• EXERCISE BRIEF:
Every picture should be left out, but the lines below must be repeated exactly.

• DATA FOR THE TASK:
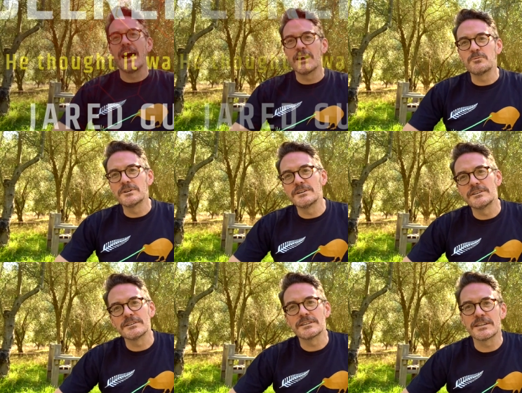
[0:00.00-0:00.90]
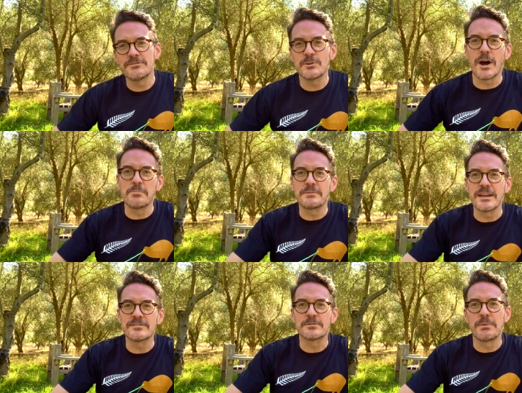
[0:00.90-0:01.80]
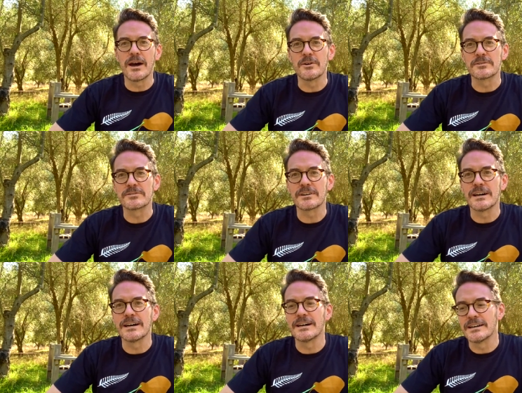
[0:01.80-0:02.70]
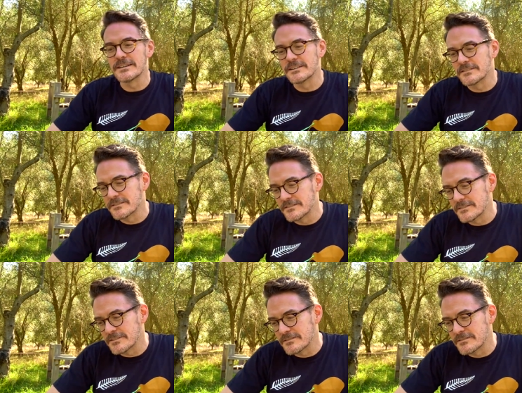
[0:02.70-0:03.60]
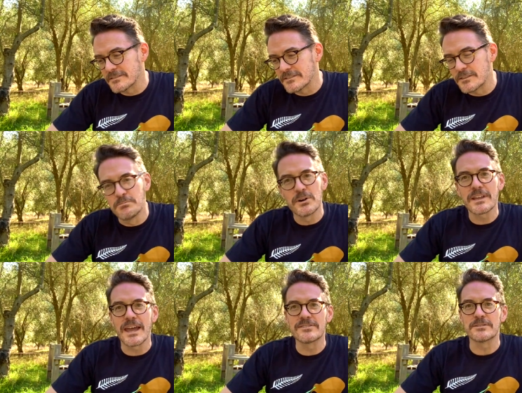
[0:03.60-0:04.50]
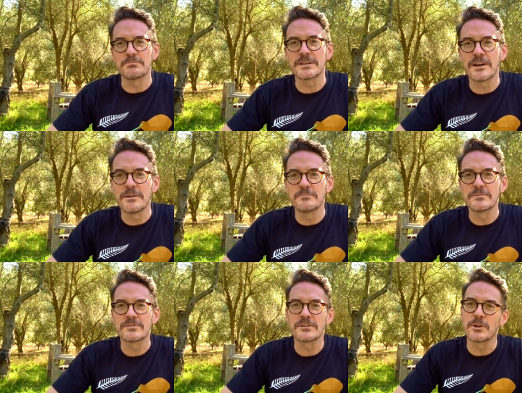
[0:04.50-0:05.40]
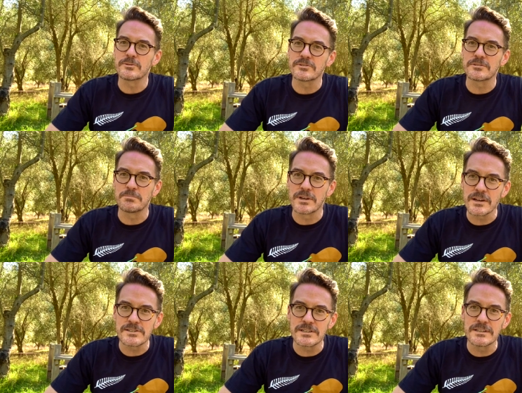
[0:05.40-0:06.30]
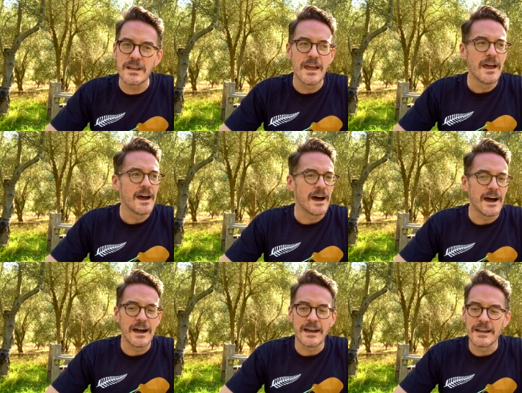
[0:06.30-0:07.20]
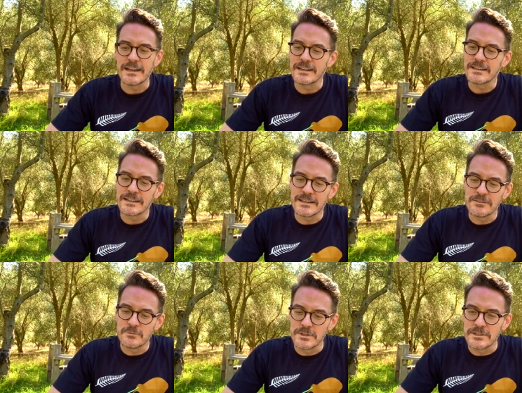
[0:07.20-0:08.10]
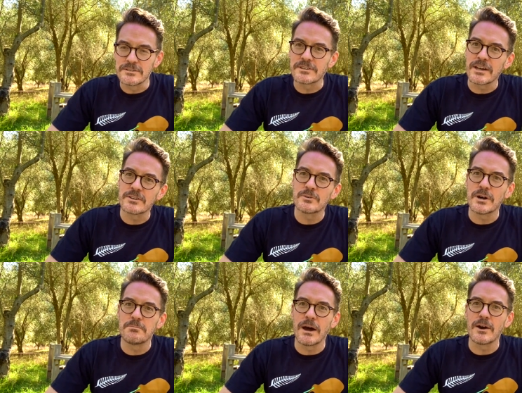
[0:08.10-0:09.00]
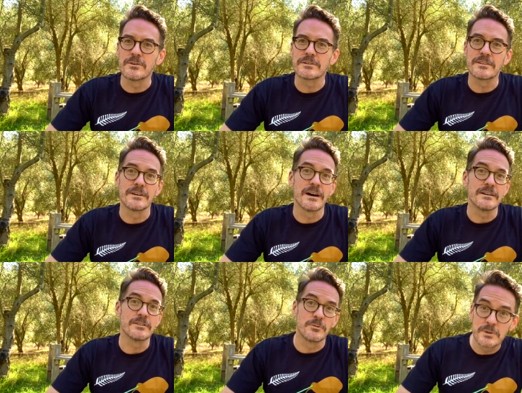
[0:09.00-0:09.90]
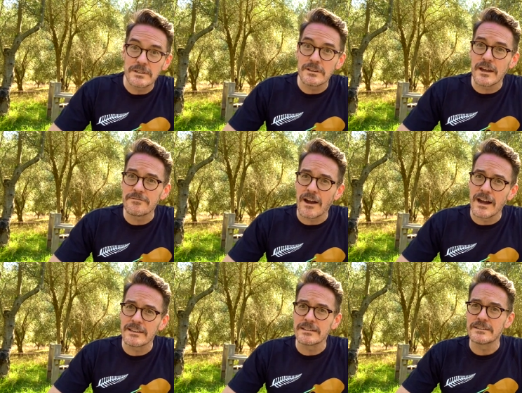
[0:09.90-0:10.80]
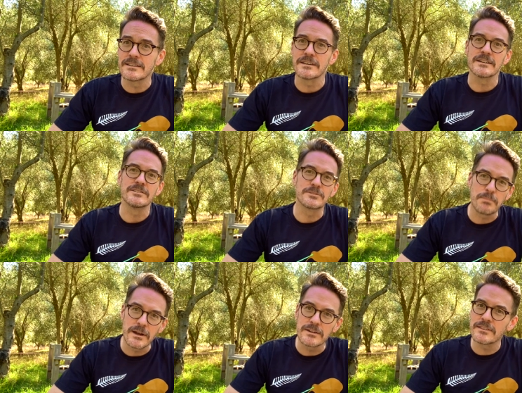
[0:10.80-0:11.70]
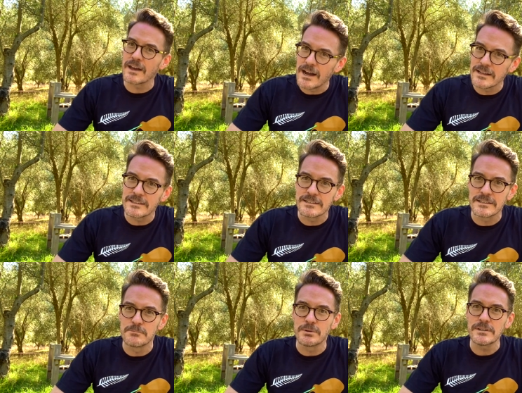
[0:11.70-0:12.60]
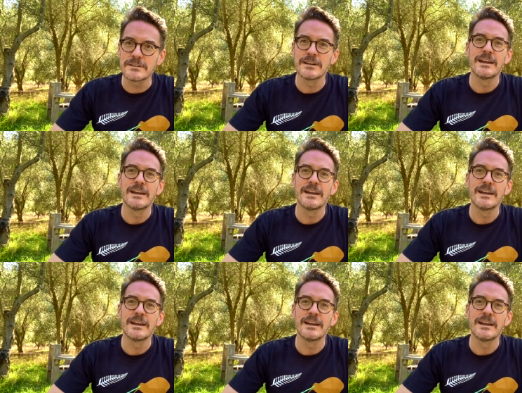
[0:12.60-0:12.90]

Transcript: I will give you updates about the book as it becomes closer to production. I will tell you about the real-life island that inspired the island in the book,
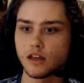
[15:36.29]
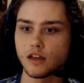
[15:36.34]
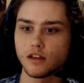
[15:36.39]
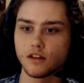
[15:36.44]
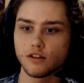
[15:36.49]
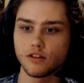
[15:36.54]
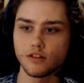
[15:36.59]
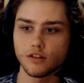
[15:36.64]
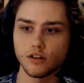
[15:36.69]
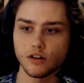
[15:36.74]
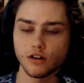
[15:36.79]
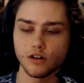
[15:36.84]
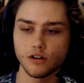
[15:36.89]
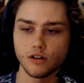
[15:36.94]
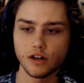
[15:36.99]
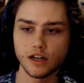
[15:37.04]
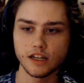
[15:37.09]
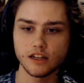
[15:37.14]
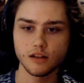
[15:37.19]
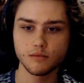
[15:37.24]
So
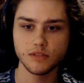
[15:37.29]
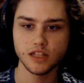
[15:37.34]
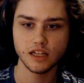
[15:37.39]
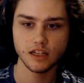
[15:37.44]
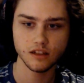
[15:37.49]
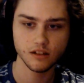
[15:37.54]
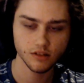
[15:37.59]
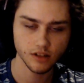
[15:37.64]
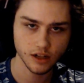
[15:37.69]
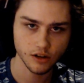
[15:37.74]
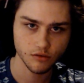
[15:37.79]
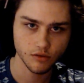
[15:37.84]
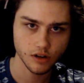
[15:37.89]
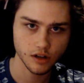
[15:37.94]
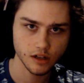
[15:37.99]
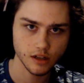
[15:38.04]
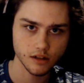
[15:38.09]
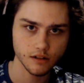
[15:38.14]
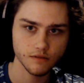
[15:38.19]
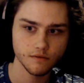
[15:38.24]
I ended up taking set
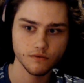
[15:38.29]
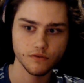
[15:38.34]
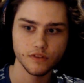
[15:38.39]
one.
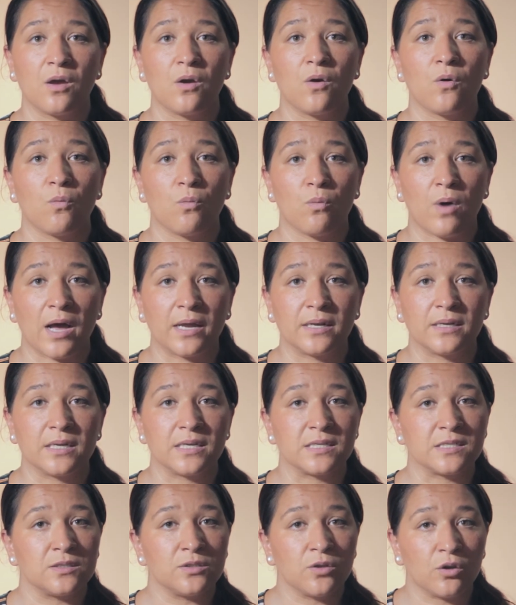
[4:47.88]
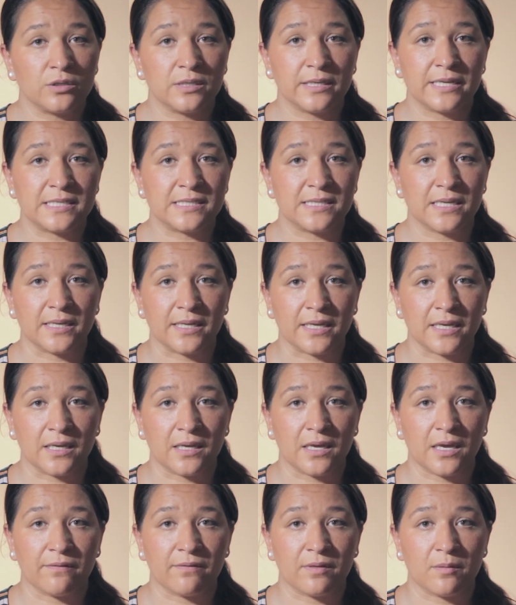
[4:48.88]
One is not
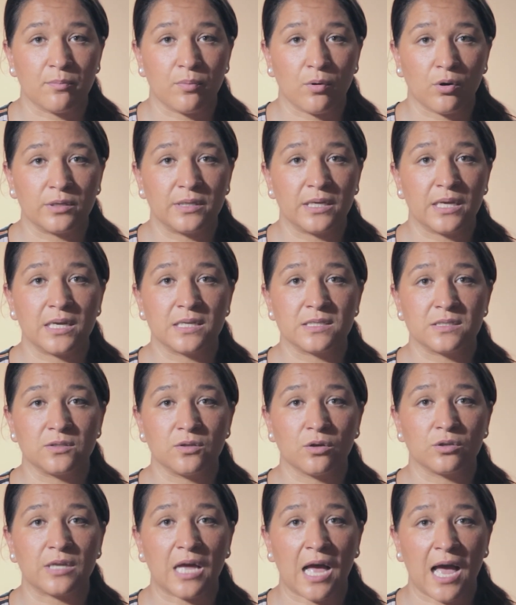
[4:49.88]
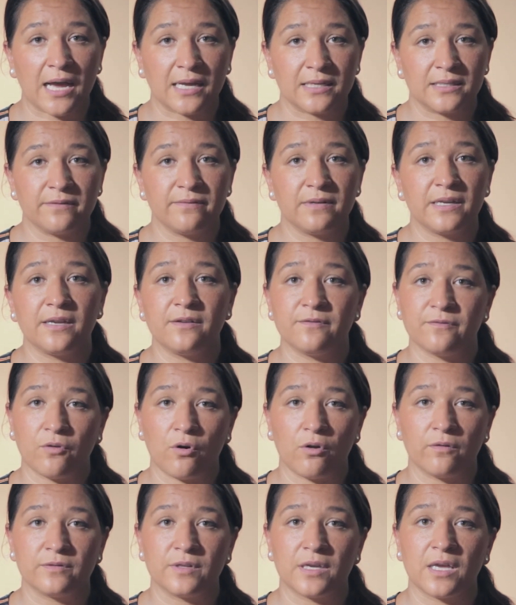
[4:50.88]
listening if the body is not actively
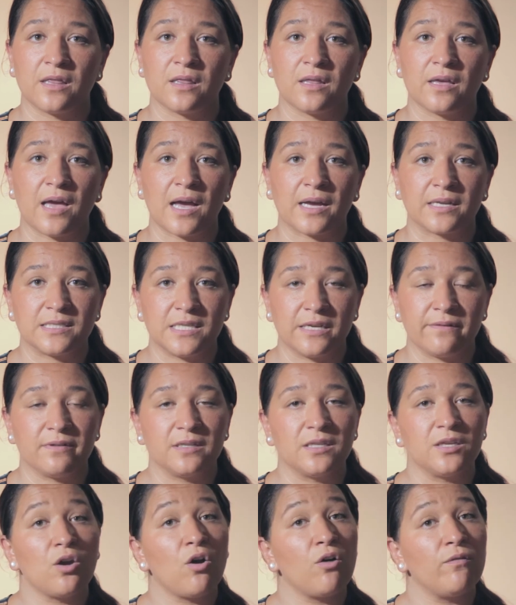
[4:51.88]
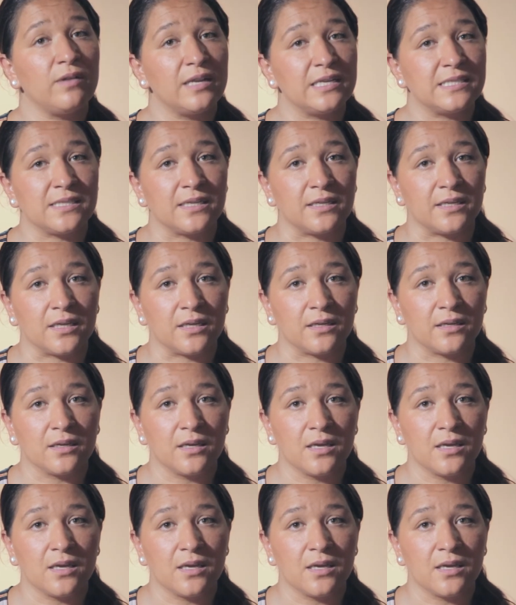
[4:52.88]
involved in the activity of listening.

• RESPONSE:
[0:00.00-0:00.90]
[0:00.90-0:01.80]
[0:01.80-0:02.70]
[0:02.70-0:03.60]
[0:03.60-0:04.50]
[0:04.50-0:05.40]
[0:05.40-0:06.30]
[0:06.30-0:07.20]
[0:07.20-0:08.10]
[0:08.10-0:09.00]
[0:09.00-0:09.90]
[0:09.90-0:10.80]
[0:10.80-0:11.70]
[0:11.70-0:12.60]
[0:12.60-0:12.90]

Transcript: I will give you updates about the book as it becomes closer to production. I will tell you about the real-life island that inspired the island in the book,
[15:36.29]
[15:36.34]
[15:36.39]
[15:36.44]
[15:36.49]
[15:36.54]
[15:36.59]
[15:36.64]
[15:36.69]
[15:36.74]
[15:36.79]
[15:36.84]
[15:36.89]
[15:36.94]
[15:36.99]
[15:37.04]
[15:37.09]
[15:37.14]
[15:37.19]
[15:37.24]
So
[15:37.29]
[15:37.34]
[15:37.39]
[15:37.44]
[15:37.49]
[15:37.54]
[15:37.59]
[15:37.64]
[15:37.69]
[15:37.74]
[15:37.79]
[15:37.84]
[15:37.89]
[15:37.94]
[15:37.99]
[15:38.04]
[15:38.09]
[15:38.14]
[15:38.19]
[15:38.24]
I ended up taking set
[15:38.29]
[15:38.34]
[15:38.39]
one.
[4:47.88]
[4:48.88]
One is not
[4:49.88]
[4:50.88]
listening if the body is not actively
[4:51.88]
[4:52.88]
involved in the activity of listening.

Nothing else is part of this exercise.